(Data extract)
——

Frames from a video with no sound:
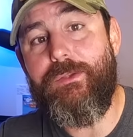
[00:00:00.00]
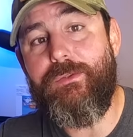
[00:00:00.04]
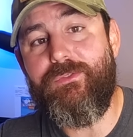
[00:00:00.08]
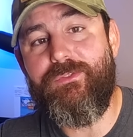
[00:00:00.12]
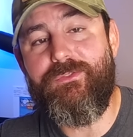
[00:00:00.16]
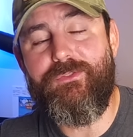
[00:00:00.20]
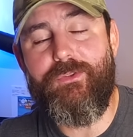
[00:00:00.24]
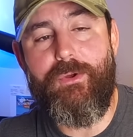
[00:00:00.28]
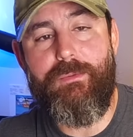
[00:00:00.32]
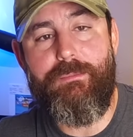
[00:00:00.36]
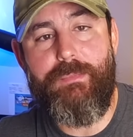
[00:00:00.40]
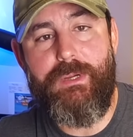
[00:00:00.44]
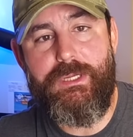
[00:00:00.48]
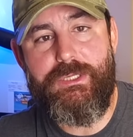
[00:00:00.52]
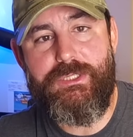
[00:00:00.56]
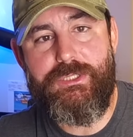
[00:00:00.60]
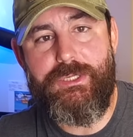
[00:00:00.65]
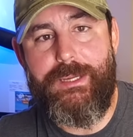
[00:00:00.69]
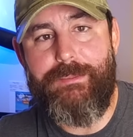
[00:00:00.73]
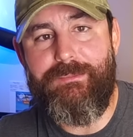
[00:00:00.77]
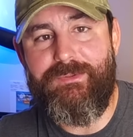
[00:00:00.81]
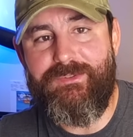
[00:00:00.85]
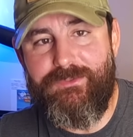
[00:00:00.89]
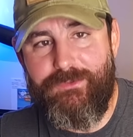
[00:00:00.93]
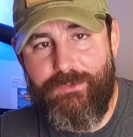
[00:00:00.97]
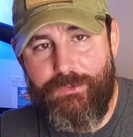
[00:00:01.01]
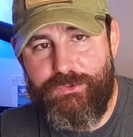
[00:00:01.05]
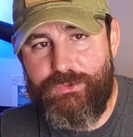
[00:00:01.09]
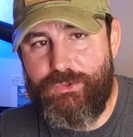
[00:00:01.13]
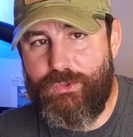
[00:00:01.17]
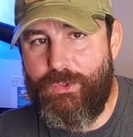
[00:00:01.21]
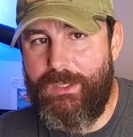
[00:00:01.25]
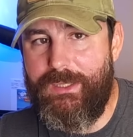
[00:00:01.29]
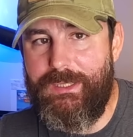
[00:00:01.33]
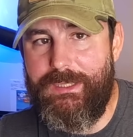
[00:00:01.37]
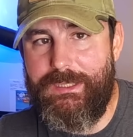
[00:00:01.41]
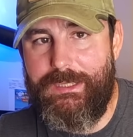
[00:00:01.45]
you so much. I'm still
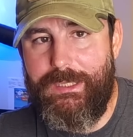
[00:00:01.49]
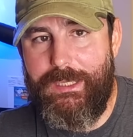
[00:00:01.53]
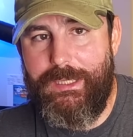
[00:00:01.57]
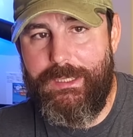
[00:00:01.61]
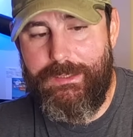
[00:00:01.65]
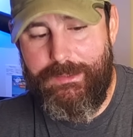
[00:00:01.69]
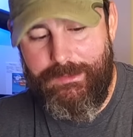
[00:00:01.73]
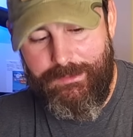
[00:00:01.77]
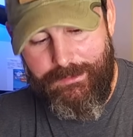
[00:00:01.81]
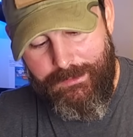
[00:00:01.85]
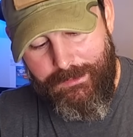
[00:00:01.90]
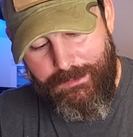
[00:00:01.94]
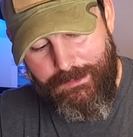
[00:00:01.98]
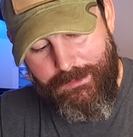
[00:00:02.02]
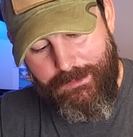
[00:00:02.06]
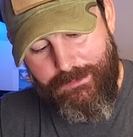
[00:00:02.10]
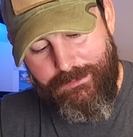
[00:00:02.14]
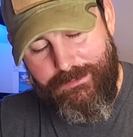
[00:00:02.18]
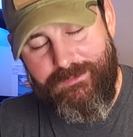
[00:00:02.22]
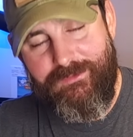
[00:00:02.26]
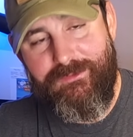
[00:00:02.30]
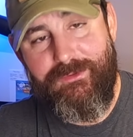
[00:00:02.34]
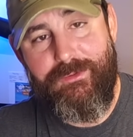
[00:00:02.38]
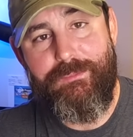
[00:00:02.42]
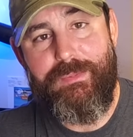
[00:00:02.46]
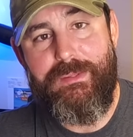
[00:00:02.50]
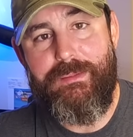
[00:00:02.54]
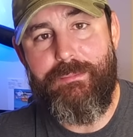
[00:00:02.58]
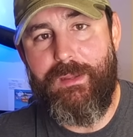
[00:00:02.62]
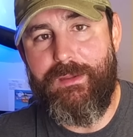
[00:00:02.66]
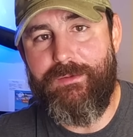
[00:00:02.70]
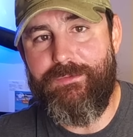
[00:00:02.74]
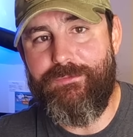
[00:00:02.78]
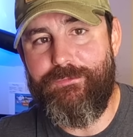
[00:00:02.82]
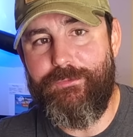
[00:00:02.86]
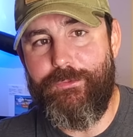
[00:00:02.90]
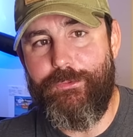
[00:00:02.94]
trying to get this to be
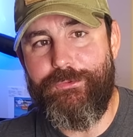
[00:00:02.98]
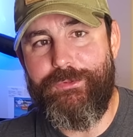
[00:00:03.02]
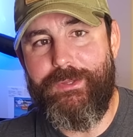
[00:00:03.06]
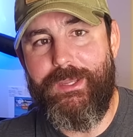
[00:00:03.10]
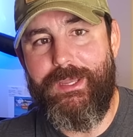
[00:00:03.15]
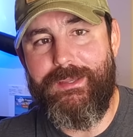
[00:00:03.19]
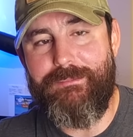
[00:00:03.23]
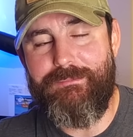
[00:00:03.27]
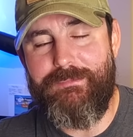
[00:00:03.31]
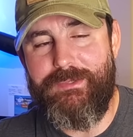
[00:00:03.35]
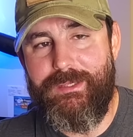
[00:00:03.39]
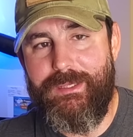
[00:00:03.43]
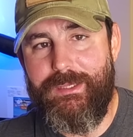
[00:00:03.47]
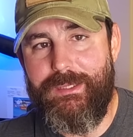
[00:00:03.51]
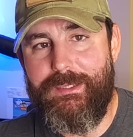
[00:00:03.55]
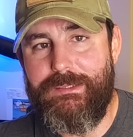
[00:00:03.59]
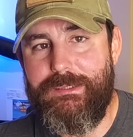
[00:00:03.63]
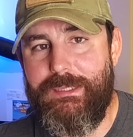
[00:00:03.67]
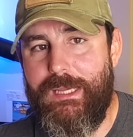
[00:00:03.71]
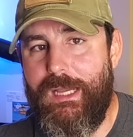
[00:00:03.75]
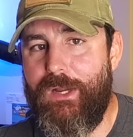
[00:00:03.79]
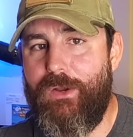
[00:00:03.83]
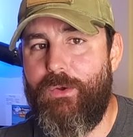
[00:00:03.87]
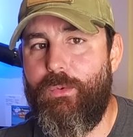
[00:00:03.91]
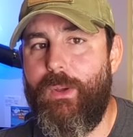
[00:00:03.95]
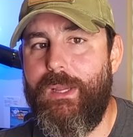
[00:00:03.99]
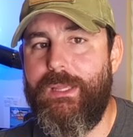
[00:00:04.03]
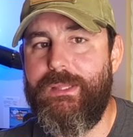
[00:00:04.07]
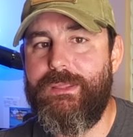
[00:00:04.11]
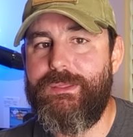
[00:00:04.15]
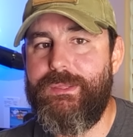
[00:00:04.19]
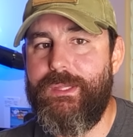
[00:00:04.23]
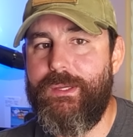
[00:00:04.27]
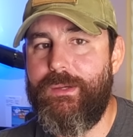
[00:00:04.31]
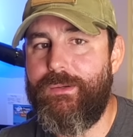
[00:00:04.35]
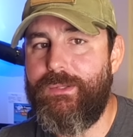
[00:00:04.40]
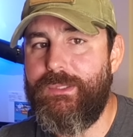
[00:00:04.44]
my full-time gig. Not
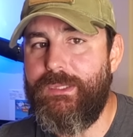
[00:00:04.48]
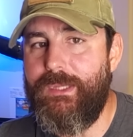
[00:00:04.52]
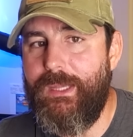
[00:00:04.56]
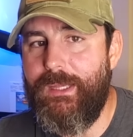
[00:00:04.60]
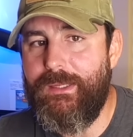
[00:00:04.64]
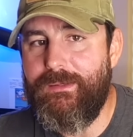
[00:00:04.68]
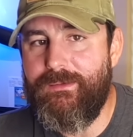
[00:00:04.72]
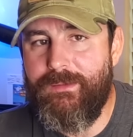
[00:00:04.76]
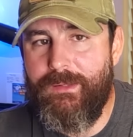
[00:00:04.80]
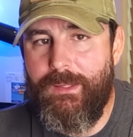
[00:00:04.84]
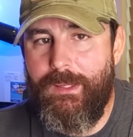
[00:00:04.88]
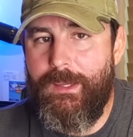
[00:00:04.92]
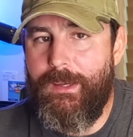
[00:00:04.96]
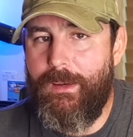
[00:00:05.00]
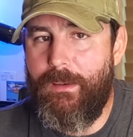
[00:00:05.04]
quite there yet.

——

(Task) Go back to the line that contains "[00:00:00.12]" and copy it, along with each line after it through the end of the listing above, exactly and without pictures.

(Your response)
[00:00:00.12]
[00:00:00.16]
[00:00:00.20]
[00:00:00.24]
[00:00:00.28]
[00:00:00.32]
[00:00:00.36]
[00:00:00.40]
[00:00:00.44]
[00:00:00.48]
[00:00:00.52]
[00:00:00.56]
[00:00:00.60]
[00:00:00.65]
[00:00:00.69]
[00:00:00.73]
[00:00:00.77]
[00:00:00.81]
[00:00:00.85]
[00:00:00.89]
[00:00:00.93]
[00:00:00.97]
[00:00:01.01]
[00:00:01.05]
[00:00:01.09]
[00:00:01.13]
[00:00:01.17]
[00:00:01.21]
[00:00:01.25]
[00:00:01.29]
[00:00:01.33]
[00:00:01.37]
[00:00:01.41]
[00:00:01.45]
you so much. I'm still
[00:00:01.49]
[00:00:01.53]
[00:00:01.57]
[00:00:01.61]
[00:00:01.65]
[00:00:01.69]
[00:00:01.73]
[00:00:01.77]
[00:00:01.81]
[00:00:01.85]
[00:00:01.90]
[00:00:01.94]
[00:00:01.98]
[00:00:02.02]
[00:00:02.06]
[00:00:02.10]
[00:00:02.14]
[00:00:02.18]
[00:00:02.22]
[00:00:02.26]
[00:00:02.30]
[00:00:02.34]
[00:00:02.38]
[00:00:02.42]
[00:00:02.46]
[00:00:02.50]
[00:00:02.54]
[00:00:02.58]
[00:00:02.62]
[00:00:02.66]
[00:00:02.70]
[00:00:02.74]
[00:00:02.78]
[00:00:02.82]
[00:00:02.86]
[00:00:02.90]
[00:00:02.94]
trying to get this to be
[00:00:02.98]
[00:00:03.02]
[00:00:03.06]
[00:00:03.10]
[00:00:03.15]
[00:00:03.19]
[00:00:03.23]
[00:00:03.27]
[00:00:03.31]
[00:00:03.35]
[00:00:03.39]
[00:00:03.43]
[00:00:03.47]
[00:00:03.51]
[00:00:03.55]
[00:00:03.59]
[00:00:03.63]
[00:00:03.67]
[00:00:03.71]
[00:00:03.75]
[00:00:03.79]
[00:00:03.83]
[00:00:03.87]
[00:00:03.91]
[00:00:03.95]
[00:00:03.99]
[00:00:04.03]
[00:00:04.07]
[00:00:04.11]
[00:00:04.15]
[00:00:04.19]
[00:00:04.23]
[00:00:04.27]
[00:00:04.31]
[00:00:04.35]
[00:00:04.40]
[00:00:04.44]
my full-time gig. Not
[00:00:04.48]
[00:00:04.52]
[00:00:04.56]
[00:00:04.60]
[00:00:04.64]
[00:00:04.68]
[00:00:04.72]
[00:00:04.76]
[00:00:04.80]
[00:00:04.84]
[00:00:04.88]
[00:00:04.92]
[00:00:04.96]
[00:00:05.00]
[00:00:05.04]
quite there yet.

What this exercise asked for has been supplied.